When, in 1998, the proposal to legalize abortion in Portugal was defeated in a first referendum, the acclaimed painter Paula Rego produced a blasting series of ten pastels that portray women undergoing abortions. In interviews with the Portuguese press, when the series was exhibited, Paula Rego said that the series was inspired by both her own abortion experiences and what she has witnessed as the experience of poor women who lived in the villages around the area of Ericeira, where she has grown up.In commenting the series Rego said: “Naturalism is very out of fashion, but I do not care. These silent paintings with their grave answers will resist”.
We have chosen to Rego’s Abortion Pastels in August, 2016 because Brazil — or to be more specific the Metropolitan Area of Rio de Janeiro — has once again become a stage of women’s carnage that results from unsafe and illegal abortion. On August 24th the press reported that Caroline de Souza Carneiro, 28 years old, has died of a clandestine, unsafe botched abortion. Her corpse left over in the street repeated the cruel pattern of abjection that has also characterized the deaths of Jandira and Elisângela em 2014 (check here).
Once again, we call attention to Paula Rego’s work to mark September 28th, the International Day of Struggle for Legal and Safe Abortion.
Paula Cristina Figueiredo Cabral and Sonia Cristina Rodrigues Ildefonso in the article O sexual e o politico no trabalho de Paula Rego (The sexual and the political in Paula Rego’ work) observe that these are the first Rego’s paintings that are not titled. Rather they have been named “Untitled”, a resource quite frequently used by abstract painters, which, however, causes great discomfort in the case of the figurations portrayed in the series. As noted by Cabral and Ildefonso:
[It] makes more disturbing and challenging for the observer to conjure what can not be named, to designate ‘something’ that society prefers not to recognize and face. The law of secrecy around the taboo topic of abortion, a practice that hypocritical societies continue to condemn to the underground, as a shame and as crime— is what these images reveal and denounce and it is quite certainly that this was the first time that the issue was addressed in [those terms] in painting.
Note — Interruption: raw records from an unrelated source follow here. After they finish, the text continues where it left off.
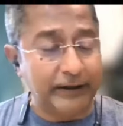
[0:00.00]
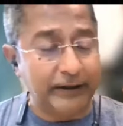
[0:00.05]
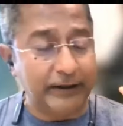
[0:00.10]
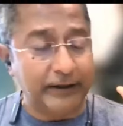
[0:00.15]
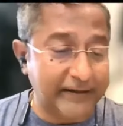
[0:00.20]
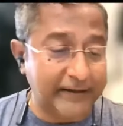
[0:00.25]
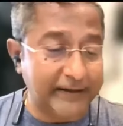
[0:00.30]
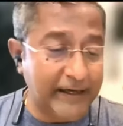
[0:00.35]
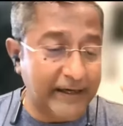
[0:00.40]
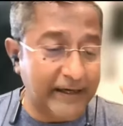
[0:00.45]

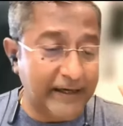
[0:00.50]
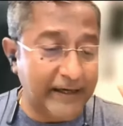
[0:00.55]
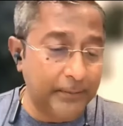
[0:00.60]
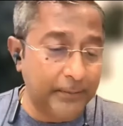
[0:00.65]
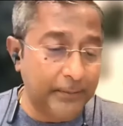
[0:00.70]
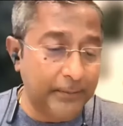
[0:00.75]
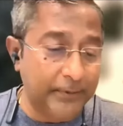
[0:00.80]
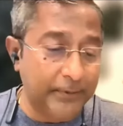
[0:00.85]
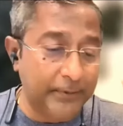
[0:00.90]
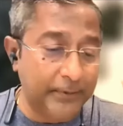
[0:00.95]
Worli to
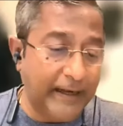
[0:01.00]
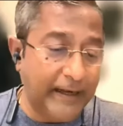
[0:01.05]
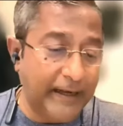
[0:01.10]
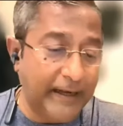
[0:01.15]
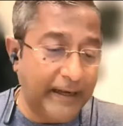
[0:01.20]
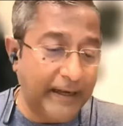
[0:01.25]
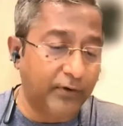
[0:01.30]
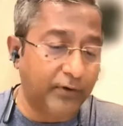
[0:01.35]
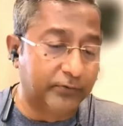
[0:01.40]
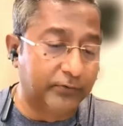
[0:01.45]

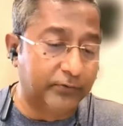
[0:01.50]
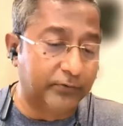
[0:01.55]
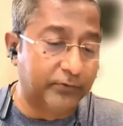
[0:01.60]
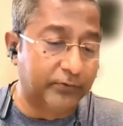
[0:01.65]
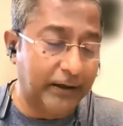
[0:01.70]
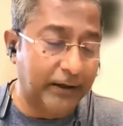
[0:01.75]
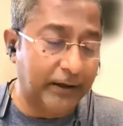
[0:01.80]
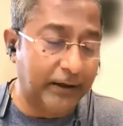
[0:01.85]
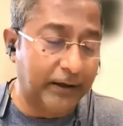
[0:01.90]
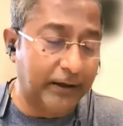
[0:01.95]
Ghatkopar at my
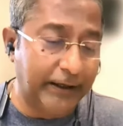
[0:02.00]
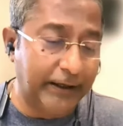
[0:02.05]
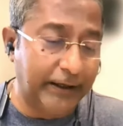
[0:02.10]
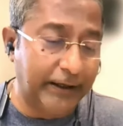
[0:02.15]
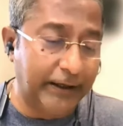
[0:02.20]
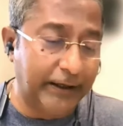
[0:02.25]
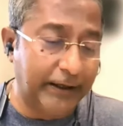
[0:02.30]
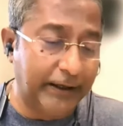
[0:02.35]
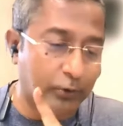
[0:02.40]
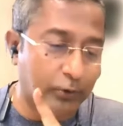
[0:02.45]
house
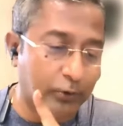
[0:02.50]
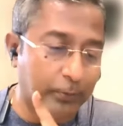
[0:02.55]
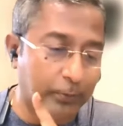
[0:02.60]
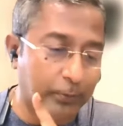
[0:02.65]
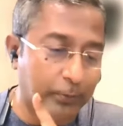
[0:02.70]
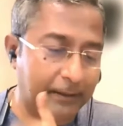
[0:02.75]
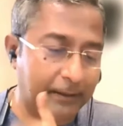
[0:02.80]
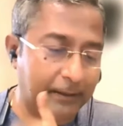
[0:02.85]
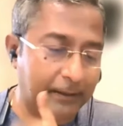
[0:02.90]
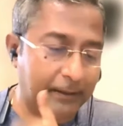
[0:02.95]
in
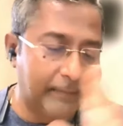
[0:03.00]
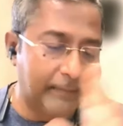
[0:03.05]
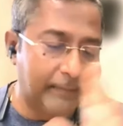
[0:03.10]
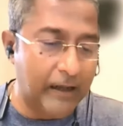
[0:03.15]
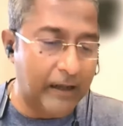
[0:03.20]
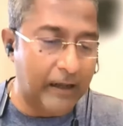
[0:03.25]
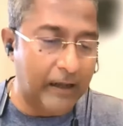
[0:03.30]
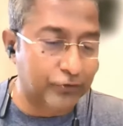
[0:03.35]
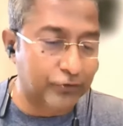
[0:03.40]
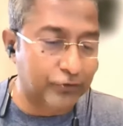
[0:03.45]
the night time.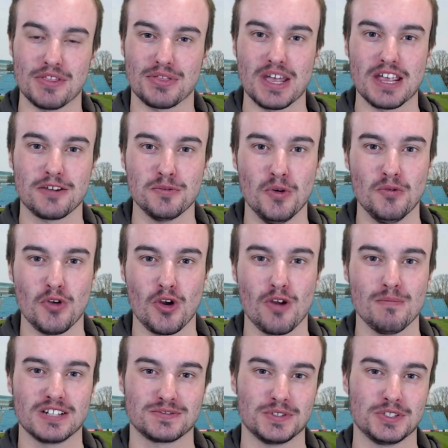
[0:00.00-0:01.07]
But thank you all very
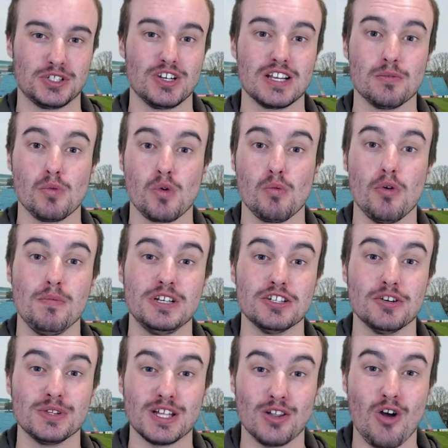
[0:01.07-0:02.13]
much for tuning in. We will be
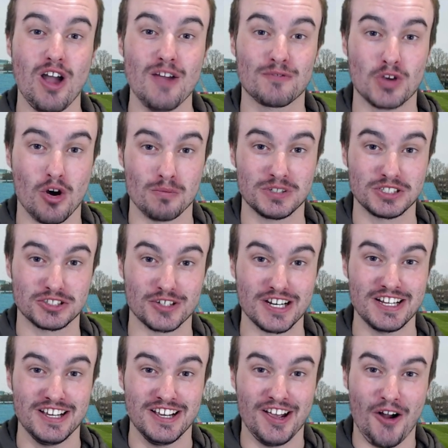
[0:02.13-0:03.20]
doing the live
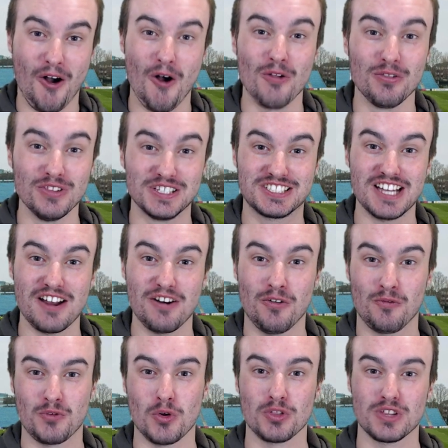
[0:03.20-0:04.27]
commentary on the channel
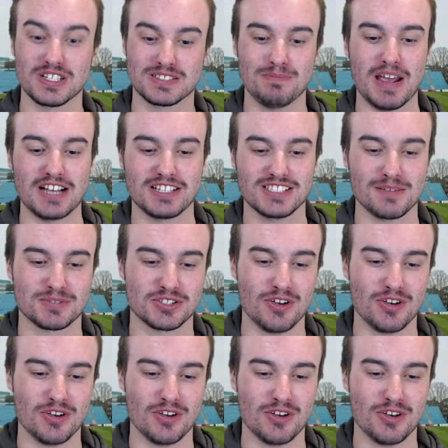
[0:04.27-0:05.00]
for this matchup.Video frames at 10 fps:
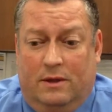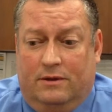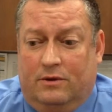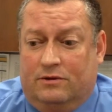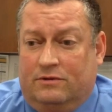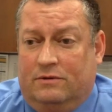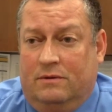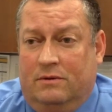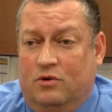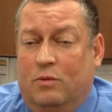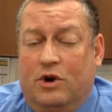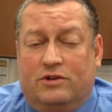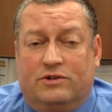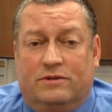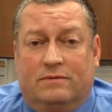There's
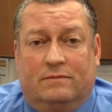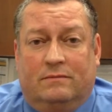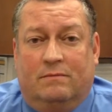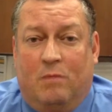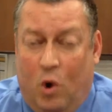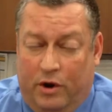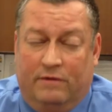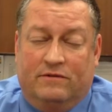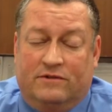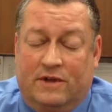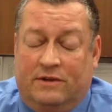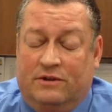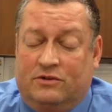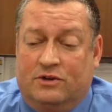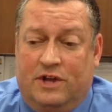numerous motives that
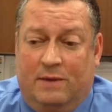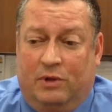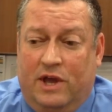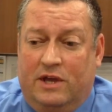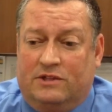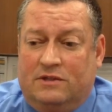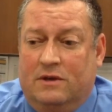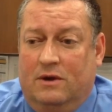this could take place,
The authors also correctly underline that the women portrayed in the pastel may be suffering, but they are neither passive or victims. Their eyes defy interrogate their viewers, transferring to them the responsibility and guilt for what they are undergoing. The brutal realism and disturbing, albeit painful, strength of the ‘abortion pastels ‘ is not, however, specific to the topic. This is how Paula Rego paints: huge screens, strong colors, very troubling creatures and human relations. In the introduction of her book Paula Rego’s Maps of Memory: Sexual and National Politics, Maria Manuel Lisboa grasps the troubling grips of the painter’s vocabulary and narratives in the following terms:
I would argue that her honesty, recklessness and refusal, all tend towards the same objective: namely the desacralization of a series of received expectations and assumptions, whether moral psychological or national, hinging on definitions of childishness, innocence and purity that she vandalizes and exposes as illusory. She exposes guilt endemic to the appearance of respectability… In doing so, however, she deliberately renders problematic standard and seemingly straightforward definitions of good and evil, weakness and strength, victimization and oppression.
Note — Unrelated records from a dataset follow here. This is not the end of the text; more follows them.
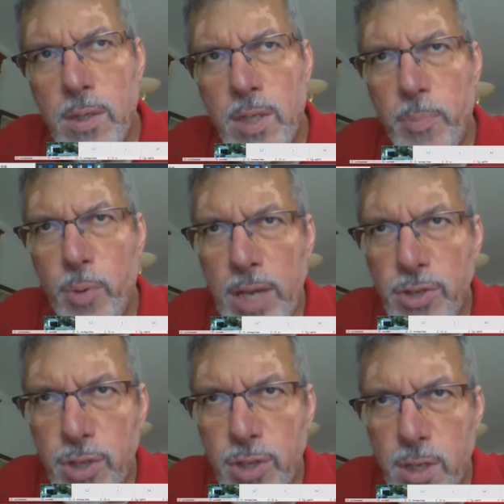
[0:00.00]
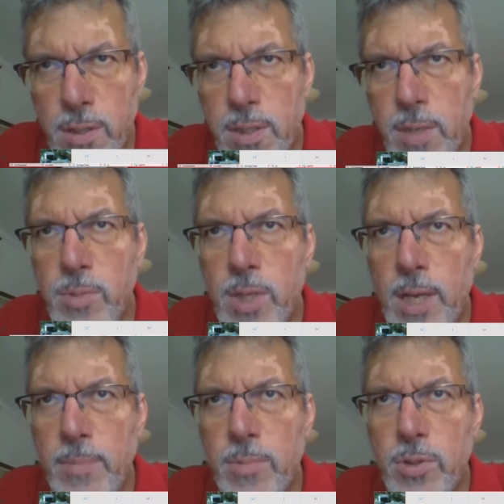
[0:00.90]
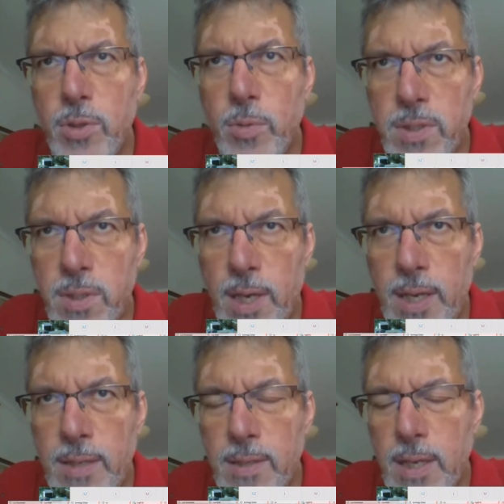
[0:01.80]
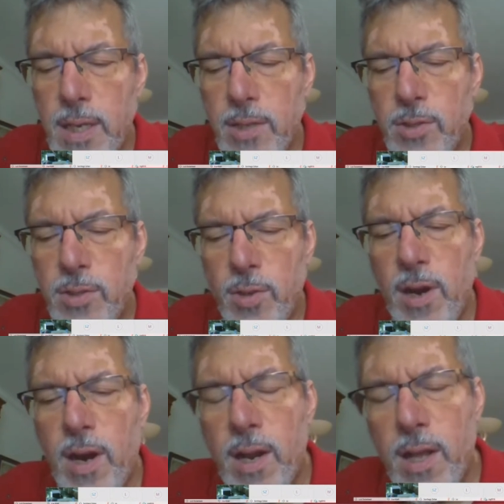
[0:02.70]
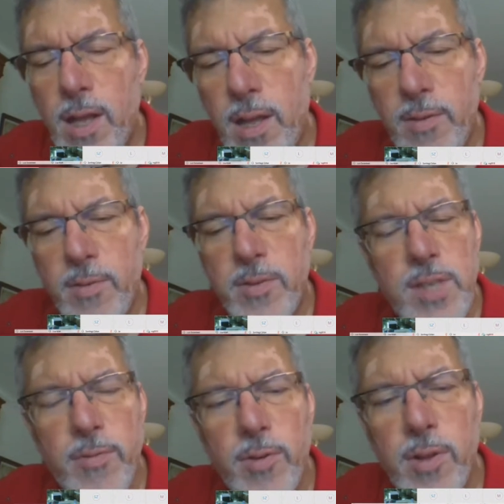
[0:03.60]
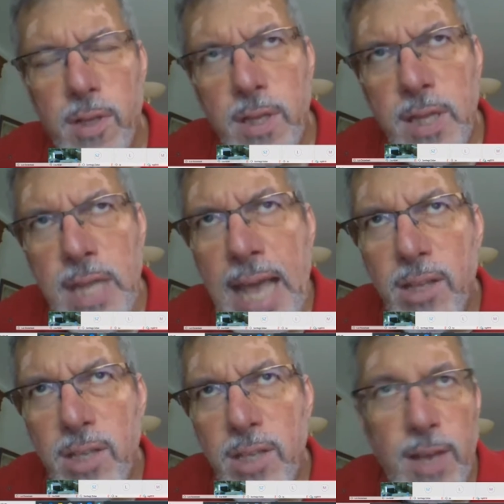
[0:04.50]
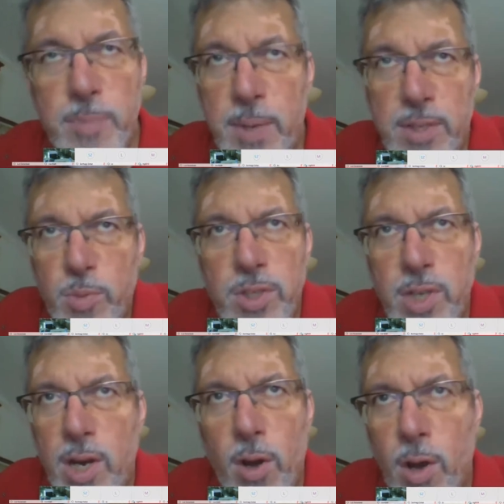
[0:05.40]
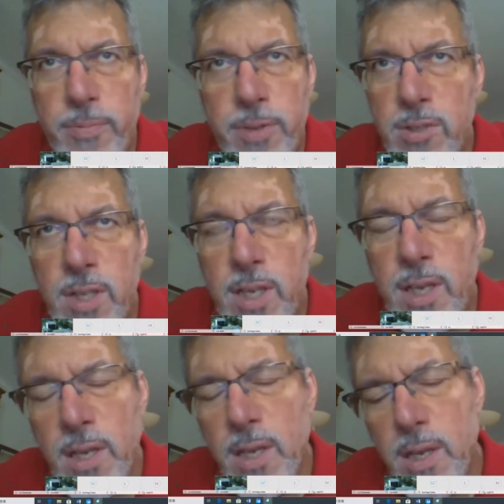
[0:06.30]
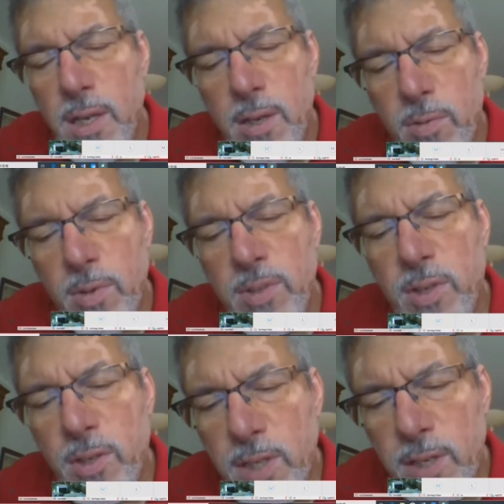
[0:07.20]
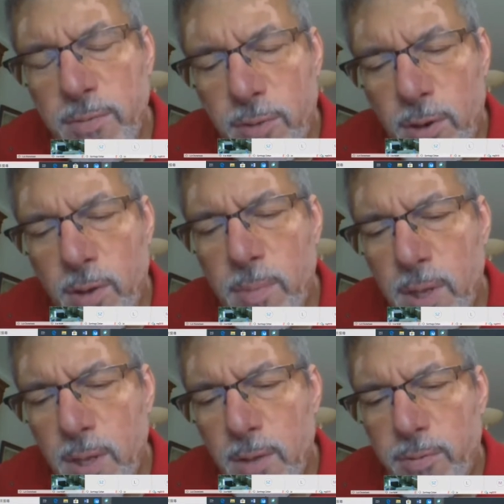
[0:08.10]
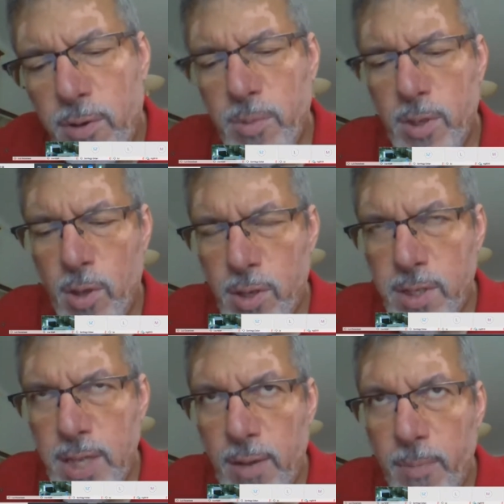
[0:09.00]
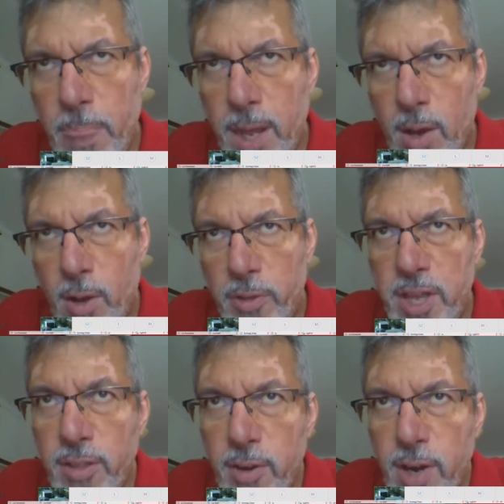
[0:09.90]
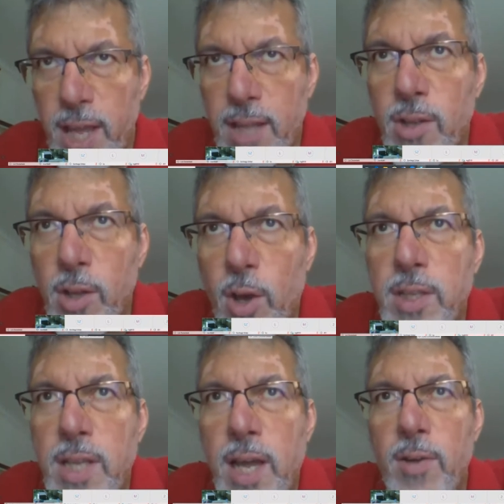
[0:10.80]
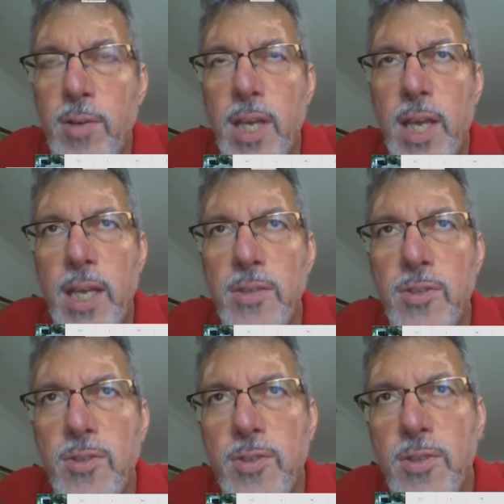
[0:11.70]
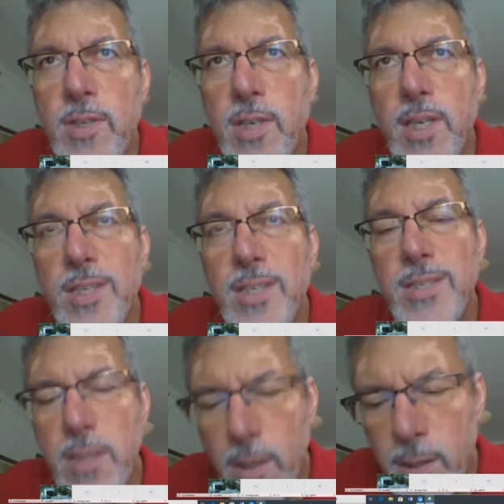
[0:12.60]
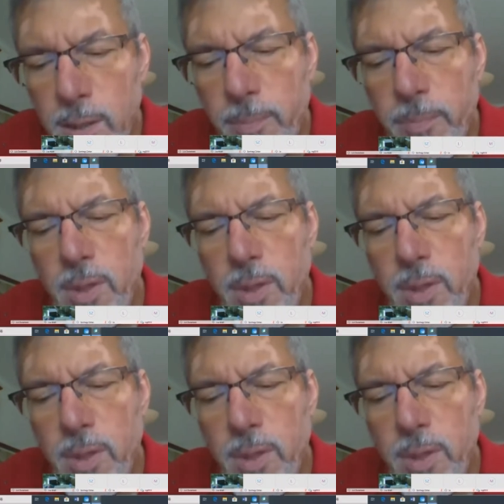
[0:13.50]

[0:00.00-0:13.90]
depression, sometimes suicide. So there are several negative aspects which are obviously resulting from the lockdown. On the other hand, the lockdown is still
Rego ‘s paintings are widely known and appraised in Portugal and the in UK, which is her “other” home, as since a teen-ager, she has been commuting between the two countries. But Rego is not really as much known as she should be beyond these boundaries. Even in Brazil, despite the cultural proximity with Portugal, it was just after a retrospective at the São Paulo Pinacoteca, in 2011, that her work became more accessible, appraised and discussed and, in particular, images of the ‘abortion paintings’ began circulating in power-point presentations and social network posting.
It should be also mentioned that critical feminist academic production on Paula Rego’s pictorial universe remains relatively scarce even in Portugal. And, as far as I could verify, it is inexistent in Brazil. The literature in English is not voluminous either. Lisboa’s book above mentioned is therefore a rare jewel. Another key reference is the RHM 2004 article by Agnette Strøm, Untitled: The Abortion Pastels: Paula Rego’s Serie’s on Abortion. This scarcity is rather surprising because Rego’s work addresses politics through the tragedies, cruelties and deep ambivalences of the domestic world, constantly evoking the specters and traces of the Salazar era authoritarianism. I found Paula Rego, accidentally, in a trip to Lisbon , in 2008, when alone in a friends’ house I spend hours, flabbergasted, gazing at the women’s masculine bodies under archetypical female clothes, the complexity and violence of gender and human relations, cruelty, hypocritical piety and the tropes of nationality, religious and political conservatism that she paints. It is our expectation, as SPW, that as more feminist and sexuality scholars get to know Rego’s magnificent work few may be inspired to write about her.